» **Instructions to follow**: Return the line containing "[0:02.00-0:02.75]" together with every later line up to the end of the records, exactly and with no pictures; return nothing else.

» **Provided records**:
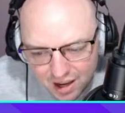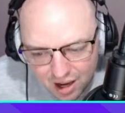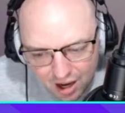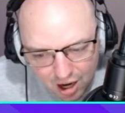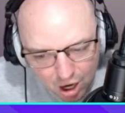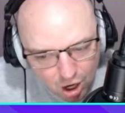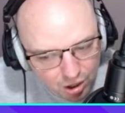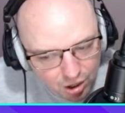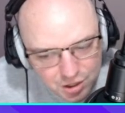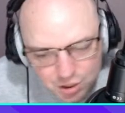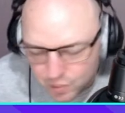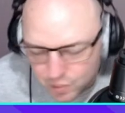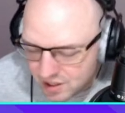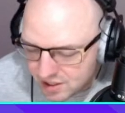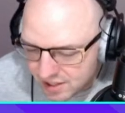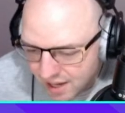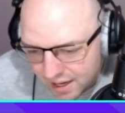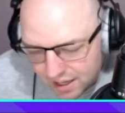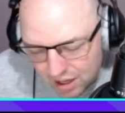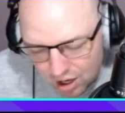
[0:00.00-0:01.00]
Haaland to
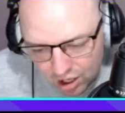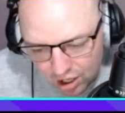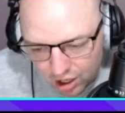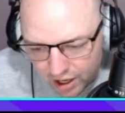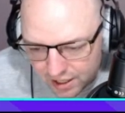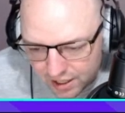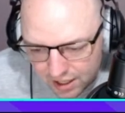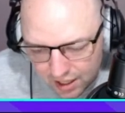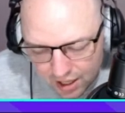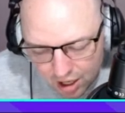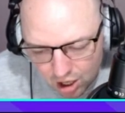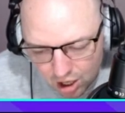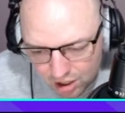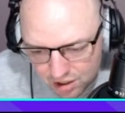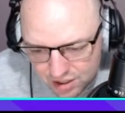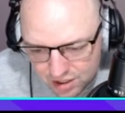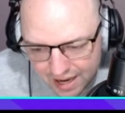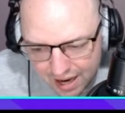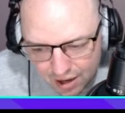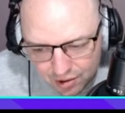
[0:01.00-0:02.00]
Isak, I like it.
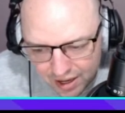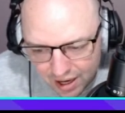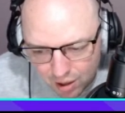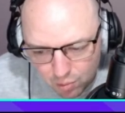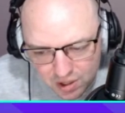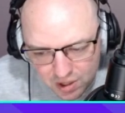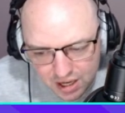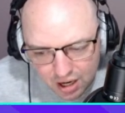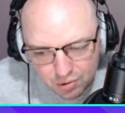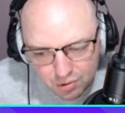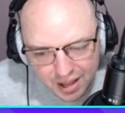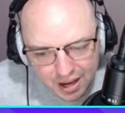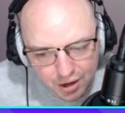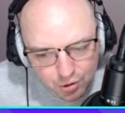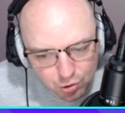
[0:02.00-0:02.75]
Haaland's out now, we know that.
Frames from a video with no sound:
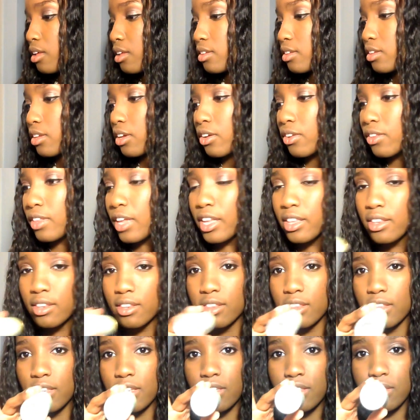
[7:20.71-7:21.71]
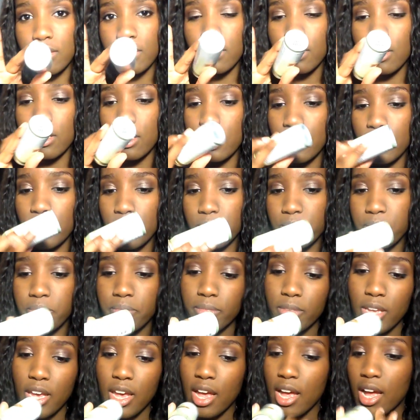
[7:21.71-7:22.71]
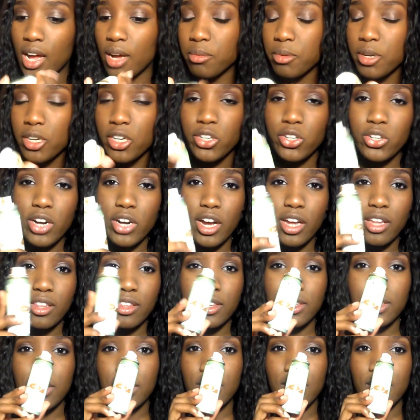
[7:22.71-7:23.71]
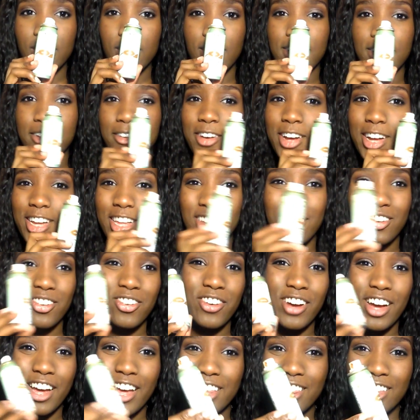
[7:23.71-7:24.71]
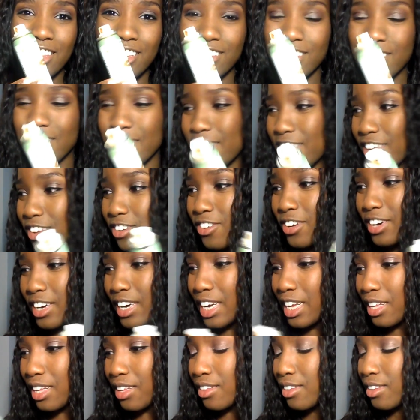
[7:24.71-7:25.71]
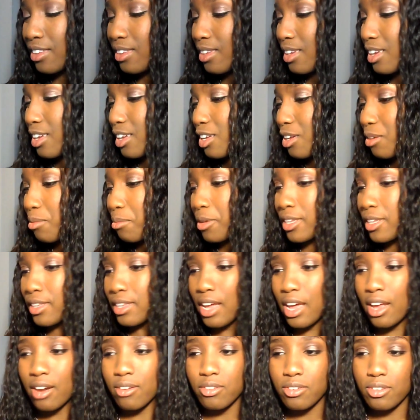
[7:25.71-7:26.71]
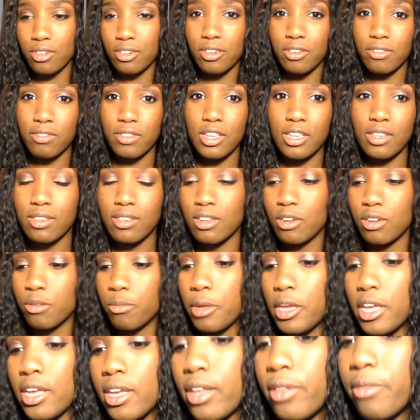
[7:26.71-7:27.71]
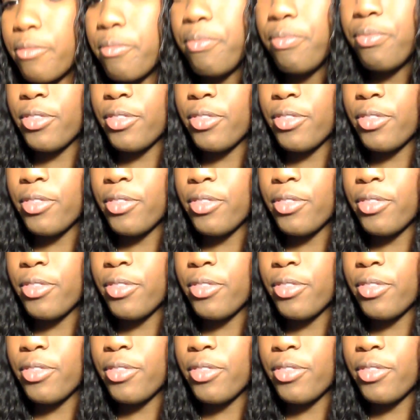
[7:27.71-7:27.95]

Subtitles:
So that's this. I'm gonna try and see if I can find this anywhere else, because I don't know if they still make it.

» **Problem solution**:
[0:02.00-0:02.75]
Haaland's out now, we know that.
Frames from a video with no sound:
[7:20.71-7:21.71]
[7:21.71-7:22.71]
[7:22.71-7:23.71]
[7:23.71-7:24.71]
[7:24.71-7:25.71]
[7:25.71-7:26.71]
[7:26.71-7:27.71]
[7:27.71-7:27.95]

Subtitles:
So that's this. I'm gonna try and see if I can find this anywhere else, because I don't know if they still make it.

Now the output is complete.